Days after Trump met Chinese President Xi Jinping in Beijing, the U.S. acting Navy secretary said a $14 billion arms package to Taiwan had been delayed. The president is due to announce an update the package’s status, Taipei-based Central News Agency reported on May 23.

Although it’s unclear whether Trump will stick to his pledge, scrap it or wait to see whether China comes through on large purchases of American imports as a reciprocal gesture, experts in Taiwan said the delayed sale represents an interim pullback in U.S. commitment to Taiwan’s defense.

“U.S. arms sales to Taiwan have never been merely about weapons acquisition,” said Huang Chung-ting, associate research fellow with the Institute for National Defense and Security Research in Taipei.

“They are also a visible form of political credibility, commitment credibility and allied trust,” he said. “Beijing may become more likely to underestimate U.S. resolve to intervene, while the deterrent significance originally carried by Taiwan’s arms purchases would also be diluted.”

The idea of Trump using arms sales as a negotiating chip with China has sparked concerns in Taipei that Washington might decline procurement deals with Taiwan until the president leaves office, said Huang Kwei-bo, a diplomacy department professor at National Chengchi University in Taipei.

U.S. arms sales to Taiwan are a longstanding source of friction between Washington and Beijing.

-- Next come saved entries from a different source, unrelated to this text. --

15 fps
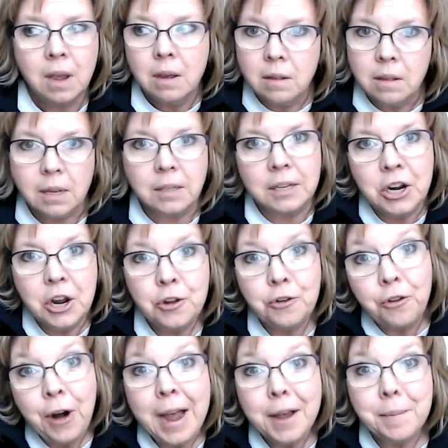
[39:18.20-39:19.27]
It's another
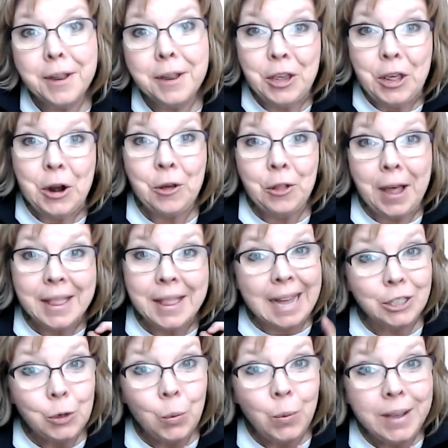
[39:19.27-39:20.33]
fragment, like that's
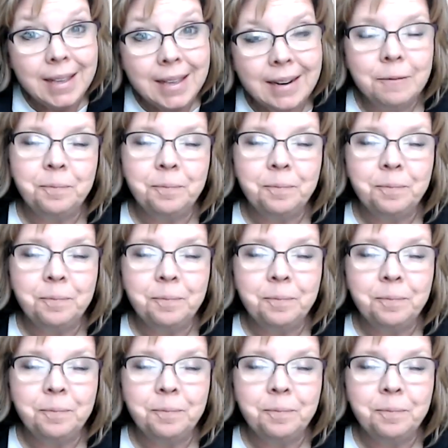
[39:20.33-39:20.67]
a win.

China has claimed sovereignty over self-ruled Taiwan since the late 1940s and never dropped the threat of force, if needed, to unify the two sides. Since mid-2022 the People’s Liberation Army forces have stepped up flybys and large-scale exercises in the Taiwan Strait.

Worries about the U.S. commitment would refocus Taiwanese officials on indigenous weapons development, experts said.

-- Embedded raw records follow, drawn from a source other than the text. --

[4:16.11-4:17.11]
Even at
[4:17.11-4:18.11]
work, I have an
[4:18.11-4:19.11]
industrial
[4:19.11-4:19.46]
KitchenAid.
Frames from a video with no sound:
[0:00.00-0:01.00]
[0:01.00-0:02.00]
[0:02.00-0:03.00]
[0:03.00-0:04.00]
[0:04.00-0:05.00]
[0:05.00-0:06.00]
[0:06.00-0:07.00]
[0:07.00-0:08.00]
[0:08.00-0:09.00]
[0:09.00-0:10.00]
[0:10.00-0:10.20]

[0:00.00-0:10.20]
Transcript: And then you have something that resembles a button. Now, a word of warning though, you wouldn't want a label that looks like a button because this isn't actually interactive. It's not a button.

“Attempts will be made to shift to further self-reliance, particularly with regard to the drone industry, and building up the munitions industry,” said Brian Hioe, a non-resident fellow at the Taiwan Research Hub of the University of Nottingham.

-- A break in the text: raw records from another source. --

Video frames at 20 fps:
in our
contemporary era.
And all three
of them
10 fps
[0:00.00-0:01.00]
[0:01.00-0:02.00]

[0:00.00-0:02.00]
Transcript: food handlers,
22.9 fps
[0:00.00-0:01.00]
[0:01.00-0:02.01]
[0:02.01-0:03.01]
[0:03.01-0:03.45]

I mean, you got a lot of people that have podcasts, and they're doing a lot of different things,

“Ironically, having to take into account the possibility that the U.S. does not provide Taiwan arms may push Taiwan further toward asymmetric defense, rather than reliance on big-ticket items — as the U.S. has called on Taiwan to do,” he said.

The island long known for a range of high-tech manufacturing for the past 50 years has pursued its own air defense system, advanced anti-ship missiles and a submarine fleet. In February, Taiwan President Lai Ching-te announced an eight-year budget to modernize the military and what he called “asymmetric capabilities across seven major categories”.

Asymmetric air and sea warfare refers to a numerically weaker force fighting off a stronger one through unconventional means. China’s armed forces are larger than Taiwan’s.

But Taiwan still lacks an indigenous, unified system capable of both interception and counterattack, said Chen Yi-fan, assistant professor in the Diplomacy and International Relations Department at Taiwan’s Tamkang University.

Domestically produced munitions, he added, are not yet “fully integrated into a comprehensive defense network,” and Taiwan doesn’t have enough Patriot Advanced Capability-3 air defense missile system and Army Tactical Missile System to protect strategic assets and critical infrastructure from attack. Lockheed Martin makes both. Patriots, or PAC-3, are in the package that’s now paused.

If Trump were to green-light the $14 billion package, the PAC-3 would take four to five years for delivery because “defense production capacity has long lagged behind demand,” Chen added.

A top U.S. envoy to Taipei said after the May 13-15 Trump summit in China that U.S. Taiwan policy hasn’t changed. A commitment to help Taiwan’s self-defense has anchored that policy since 1979.

A deputy minister with the Taiwan government’s Mainland Affairs Council also said in a May 18 statement that U.S. policy toward the island had “not changed” since the Trump-Xi summit and that Washington made “no promises” to China on arms sales.

Before the apparent pause in Washington, Taiwan’s government had approved a $9.34 billion special defense budget for a weapons the United States had already approved. Purchases would include High Mobility Artillery Rocket Systems (HIMARS) and Javelin anti-tank missiles.